The key to this method is to ride with at least one buddy—preferably one who will not break down. As a result, the trusty Kawasaki KLR 650 is the steed of choice. Really any bike that still runs is an option, but Bret Tkacs takes the opportunity to joke about every KLR stereotype there is, from its standard equipment milk crate to how slow it is compared to his KTM. He also gives the KLR full credit as being the bike least likely to break down on the trail, which is why it's good to have one along on any off-road adventure.

There are basically two ways to strap two bikes together for maximum safety: high and low. In both methods, attach the tow strap securely to the bike in front. On the bike being towed, wrap the strap around solid body parts that aren't going to move, but do not tie it off. Instead, allow the rider to control that connection, and to let it slip away at any time should conditions warrant, like downhill or if they're about to lose control. You can always stop, restrap, and try again.

The Up Side

Like the Schwartz in Spaceballs, there's an upside and a downside. For a higher towing arrangement, attach the tow strap to the rear rack or somewhere else secure on the bike in front that's doing the work. Try to center the strap as much as possible. Run the strap back to the bike being towed, under the triple tree, and up to the left handlebar grip, making sure not to crush any wires or hoses in the process. This way the towing force will go through the triple tree, not the handlebar, which would abruptly steer the bike.
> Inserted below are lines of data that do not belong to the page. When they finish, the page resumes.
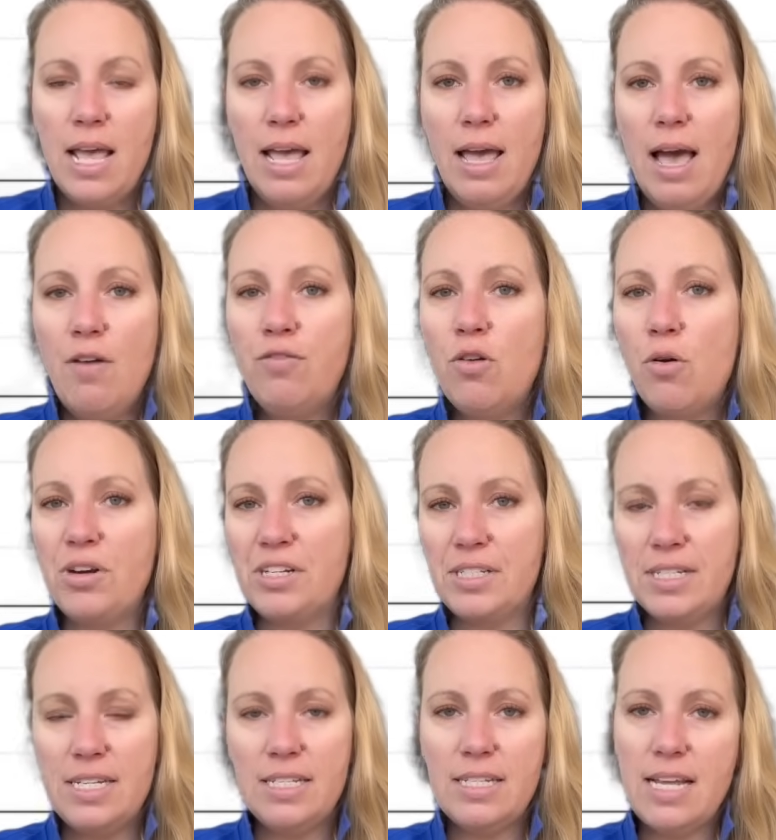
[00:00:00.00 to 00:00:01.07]
Of course,
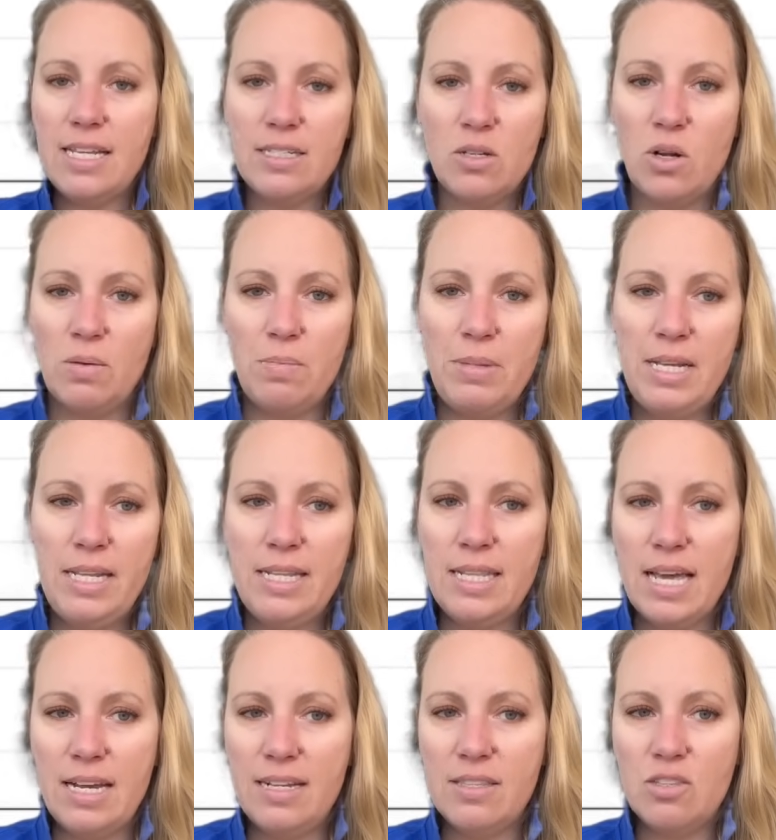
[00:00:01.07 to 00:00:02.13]
this does not mean
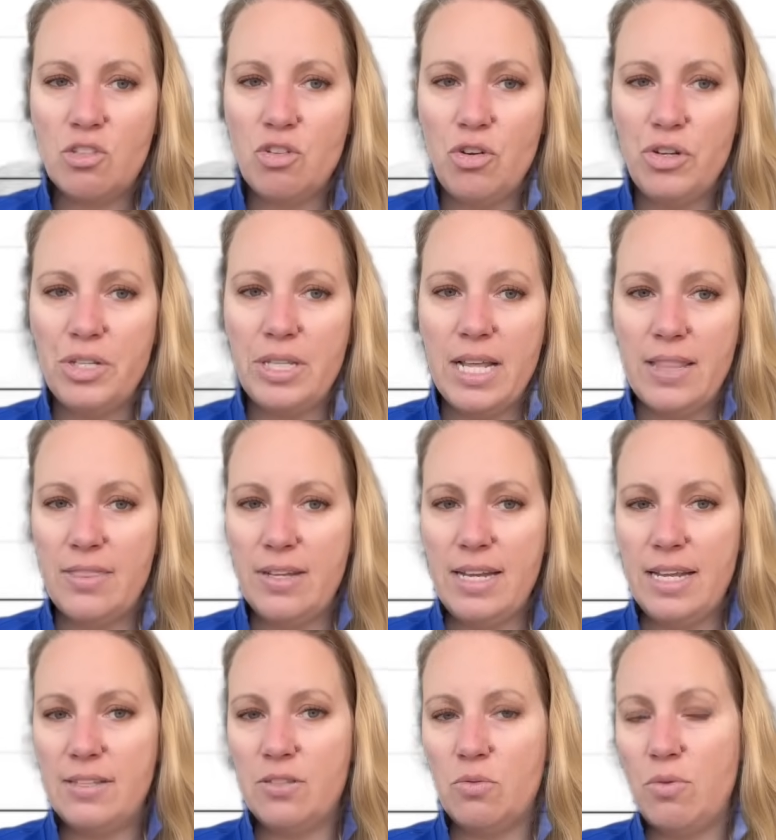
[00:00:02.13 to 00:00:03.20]
that it's certain that the
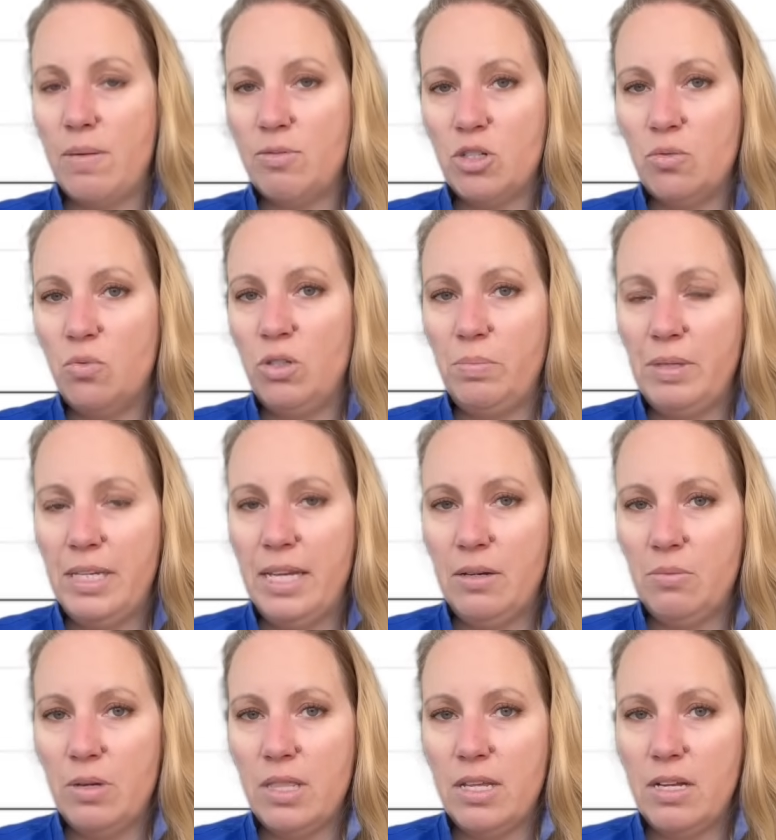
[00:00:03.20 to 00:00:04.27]
next eruption will
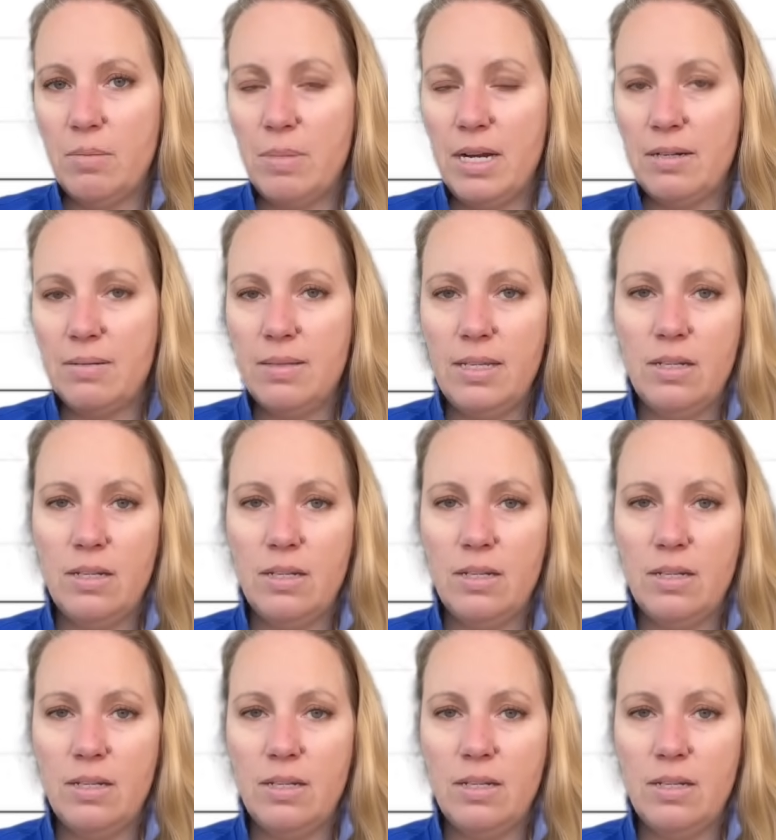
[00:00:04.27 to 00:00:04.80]
begin within a month.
Wrap the strap around the grip a couple of times, but do not cross it over itself, and do not tie it off. This will allow the rider to control the tow and release it at any time just by loosening their grip on the left handlebar.  

The Down Side

Alternately, you can use the footpegs as your attachment points. Again, securely attach the tow strap to the bike in front, and wrap it a couple of times around the footpeg on the bike being towed. This way the rider can release the strap by lifting their foot, just like releasing the handlebar in the previous method.

The most important thing to remember when using this method is to never cross the straps. If the lead bike is towing from the right footpeg, attach the strap to the left footpeg of the bike being towed. Which side you use doesn't matter, as long as they are opposite. Then, during the tow itself, the bikes need to maintain whatever offset they start with to keep the strap out of wheels, chains, and such. This method is best for a wider doubletrack where each bike can stay in its own groove of the trail.